StoreXperience is a new mobile barcode application, that scans retail items through your cameraphone. There’s a million applications for consumers based on barcode scanning, but StoreeXperience might be the first aimed at the retailer. The app works by providing shoppers with information about the store they are actually in when they use it.
So, if you scan a product in a retail outlet, StoreXperience will inform you of any sales or deals in-store for that product and for related products. It also provides contextual information about special offers that might interest you, and allows you to reserve products as you wander the aisles.

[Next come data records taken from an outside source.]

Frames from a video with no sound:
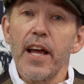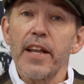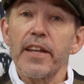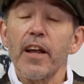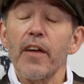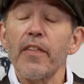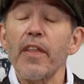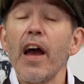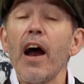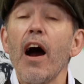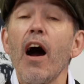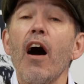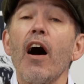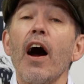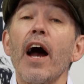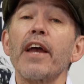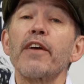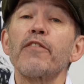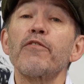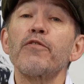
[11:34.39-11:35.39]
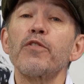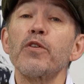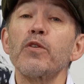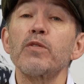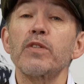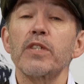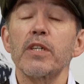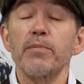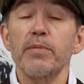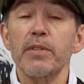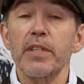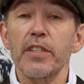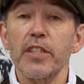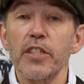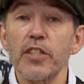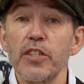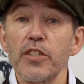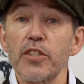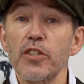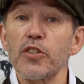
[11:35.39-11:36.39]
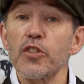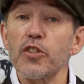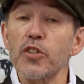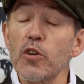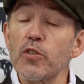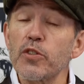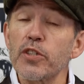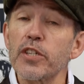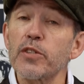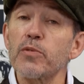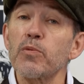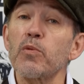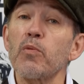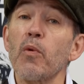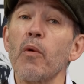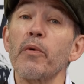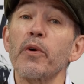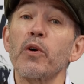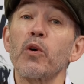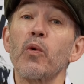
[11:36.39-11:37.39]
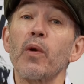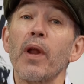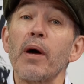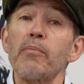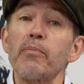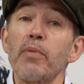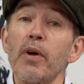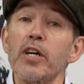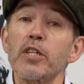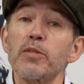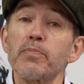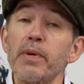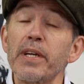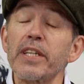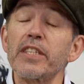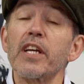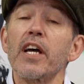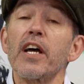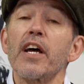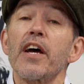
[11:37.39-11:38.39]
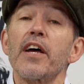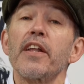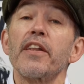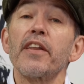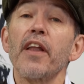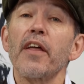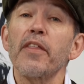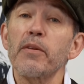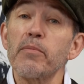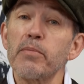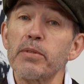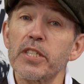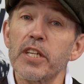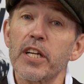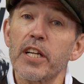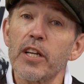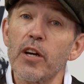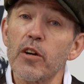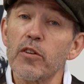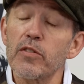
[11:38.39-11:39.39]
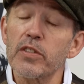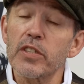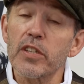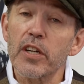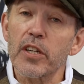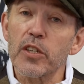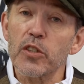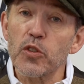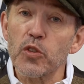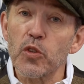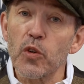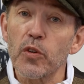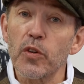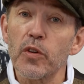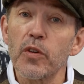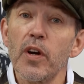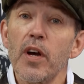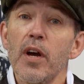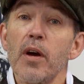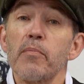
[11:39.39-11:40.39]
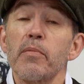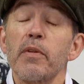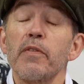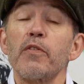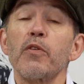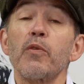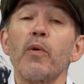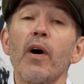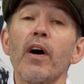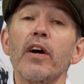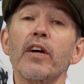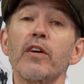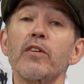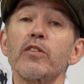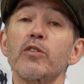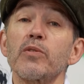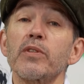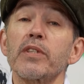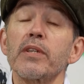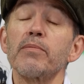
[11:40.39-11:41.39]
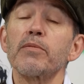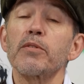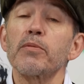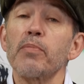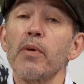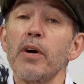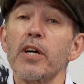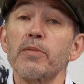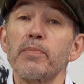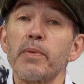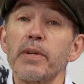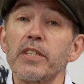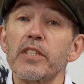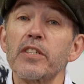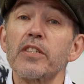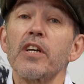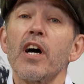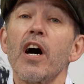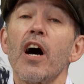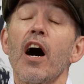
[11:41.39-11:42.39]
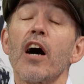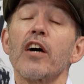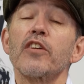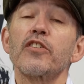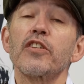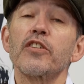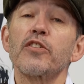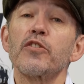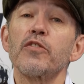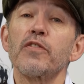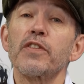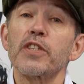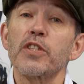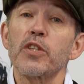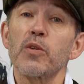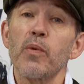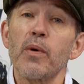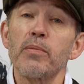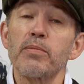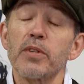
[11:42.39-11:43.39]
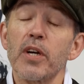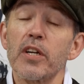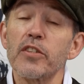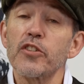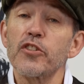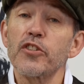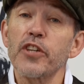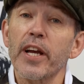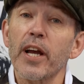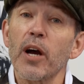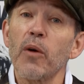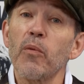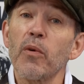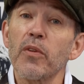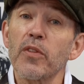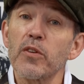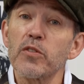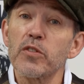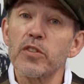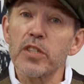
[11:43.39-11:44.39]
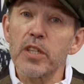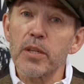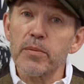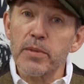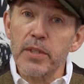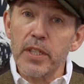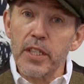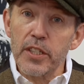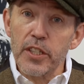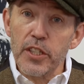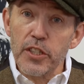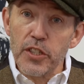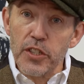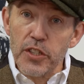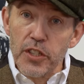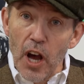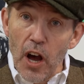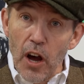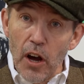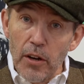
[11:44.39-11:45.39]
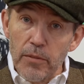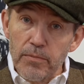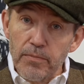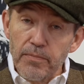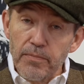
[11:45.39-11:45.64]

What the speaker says: Now, there are a few terms and conditions associated with what we call our price beat. Nothing particularly onerous, I can assure you, but if you are going to attempt to price beat us, I suggest you visit the website to check out what those terms and conditions are.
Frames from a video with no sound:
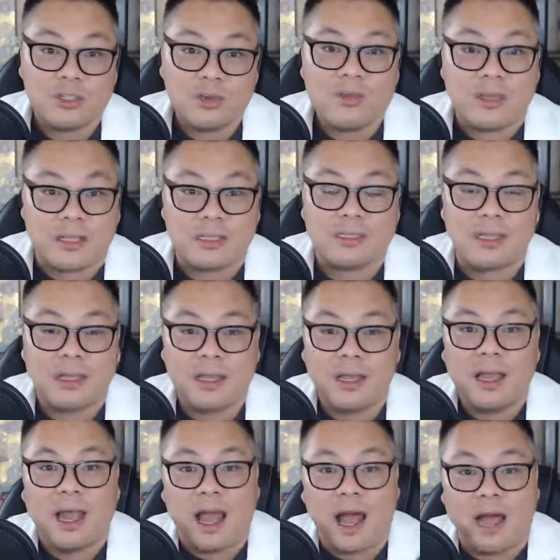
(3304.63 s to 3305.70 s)
students,
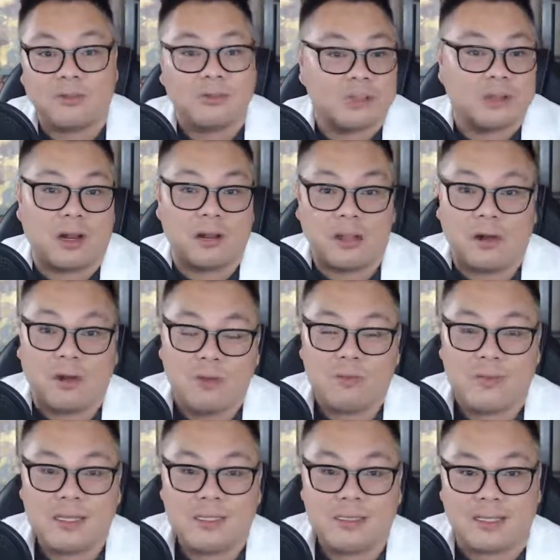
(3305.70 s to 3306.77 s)
how to start our
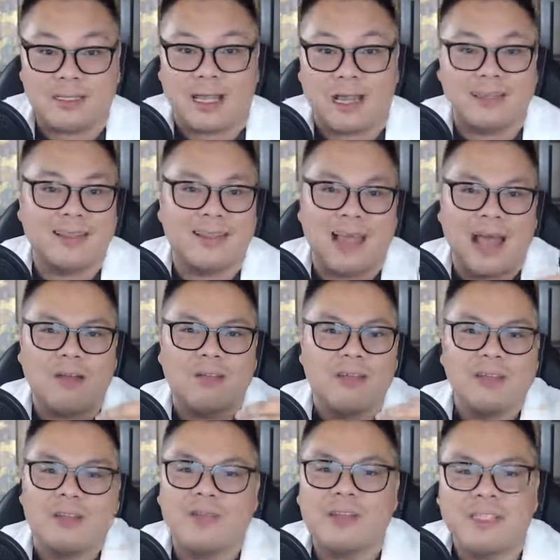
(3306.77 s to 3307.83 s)
own business. How did
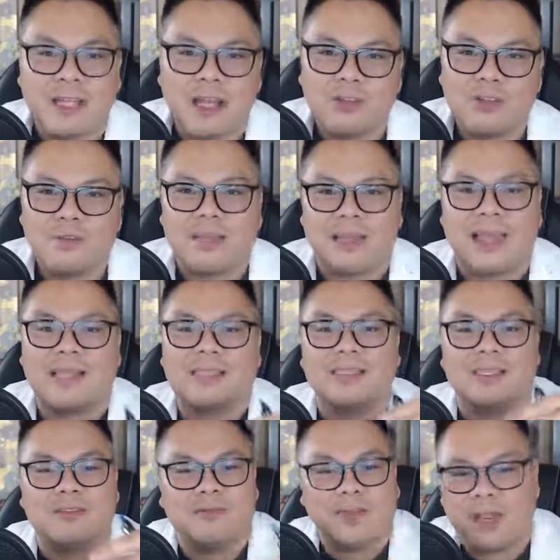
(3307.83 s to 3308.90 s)
he reach out to me? He has
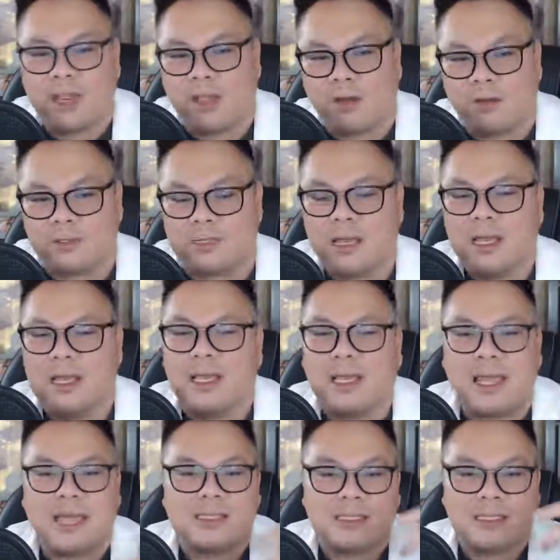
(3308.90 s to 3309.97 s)
these videos,
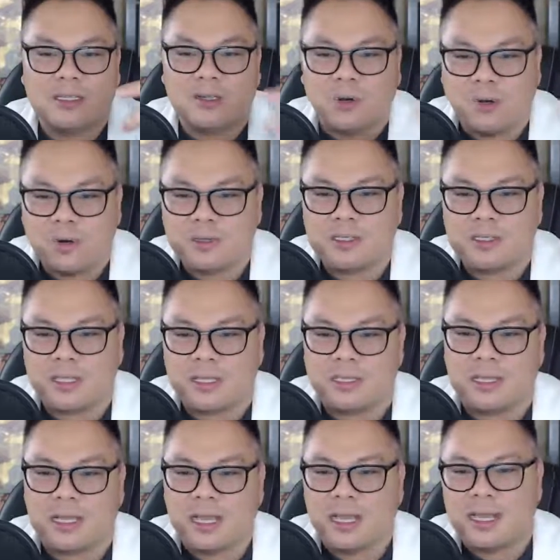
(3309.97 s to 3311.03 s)
he has these
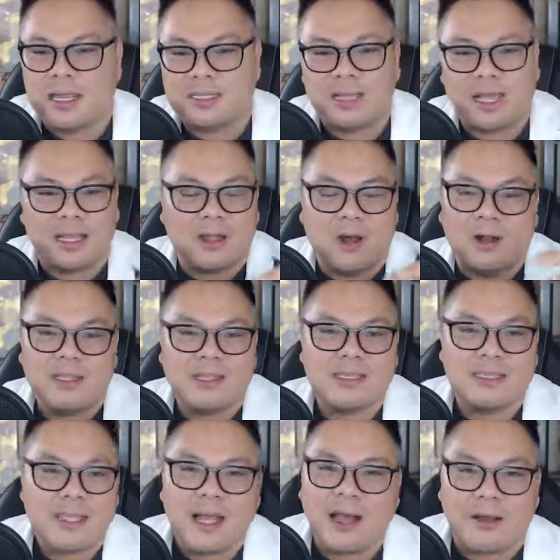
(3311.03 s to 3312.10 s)
courses, he's got all this
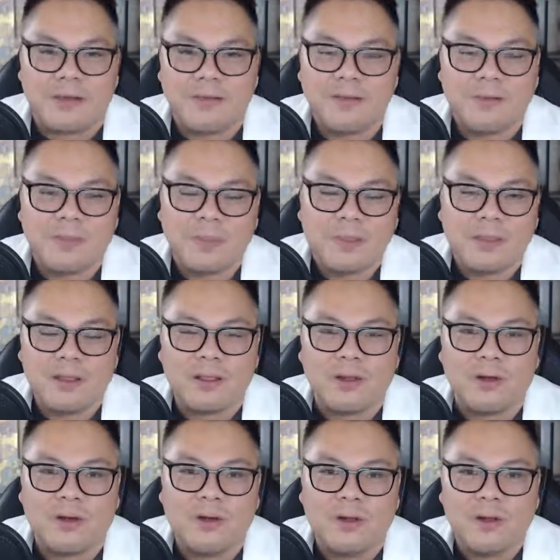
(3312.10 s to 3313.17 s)
stuff,
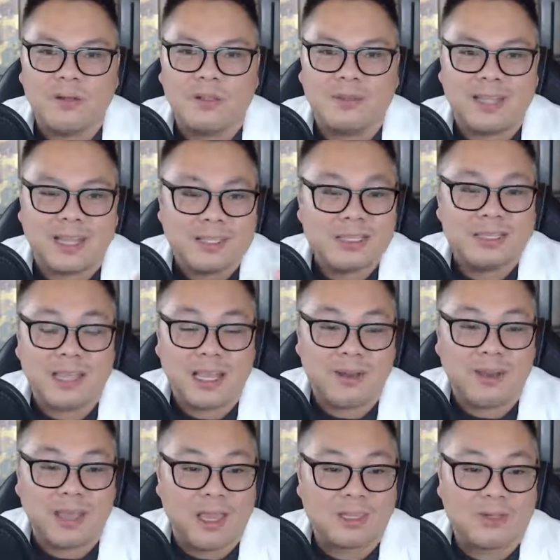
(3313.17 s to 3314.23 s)
So that's his
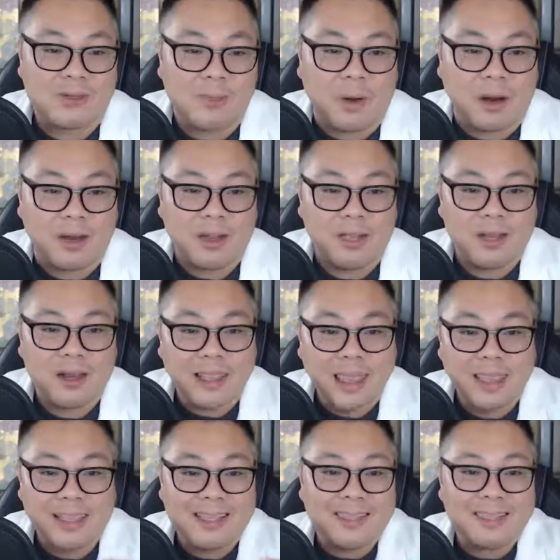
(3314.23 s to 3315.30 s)
education part. Letter
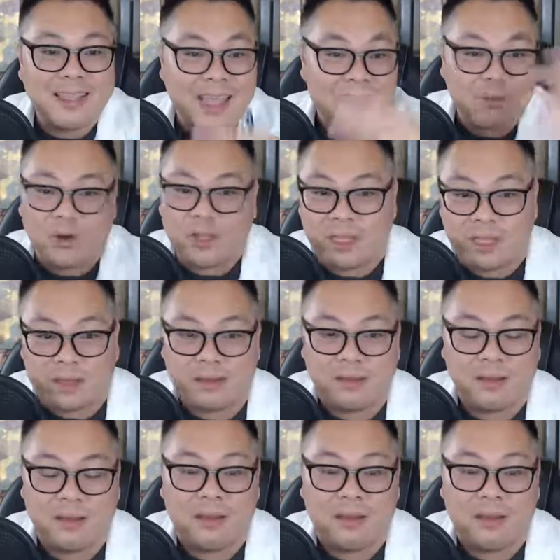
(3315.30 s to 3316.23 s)
N, he's networking.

The application is currently still in beta testing.
From the release:
“The only place where CRM (customer resource management) doesn’t really have a presence is in-store,” said StoreXperience CEO François Silvain. “And those systems that are there are point-of-purchase systems that happen at the end of a visit and are aimed at bringing a customer back.”
What we think?
This was something I had genuinely failed to consider – the fact that retailers would despise applications like Pongr and Shop Savvy, which let users run price comparisons on any item in stock. These kinds of apps are ultimately more likely to make people leave your store than anything. With StoreXperience, in-store deals and adverts can be pushed to users in a less intrusive way.
The problem, of course, is that this isn’t the real solution to the problem. You can’t stop people using price-comparison services. You just can’t. You can make it easier for them to find your special offers, but if someone else has better prices there’s nothing you can do to make people stay.

Much like ShopSavvy and CompareEverywhere, StoreXperience will have to license NeoMedia’s patents if they wish to continue operating.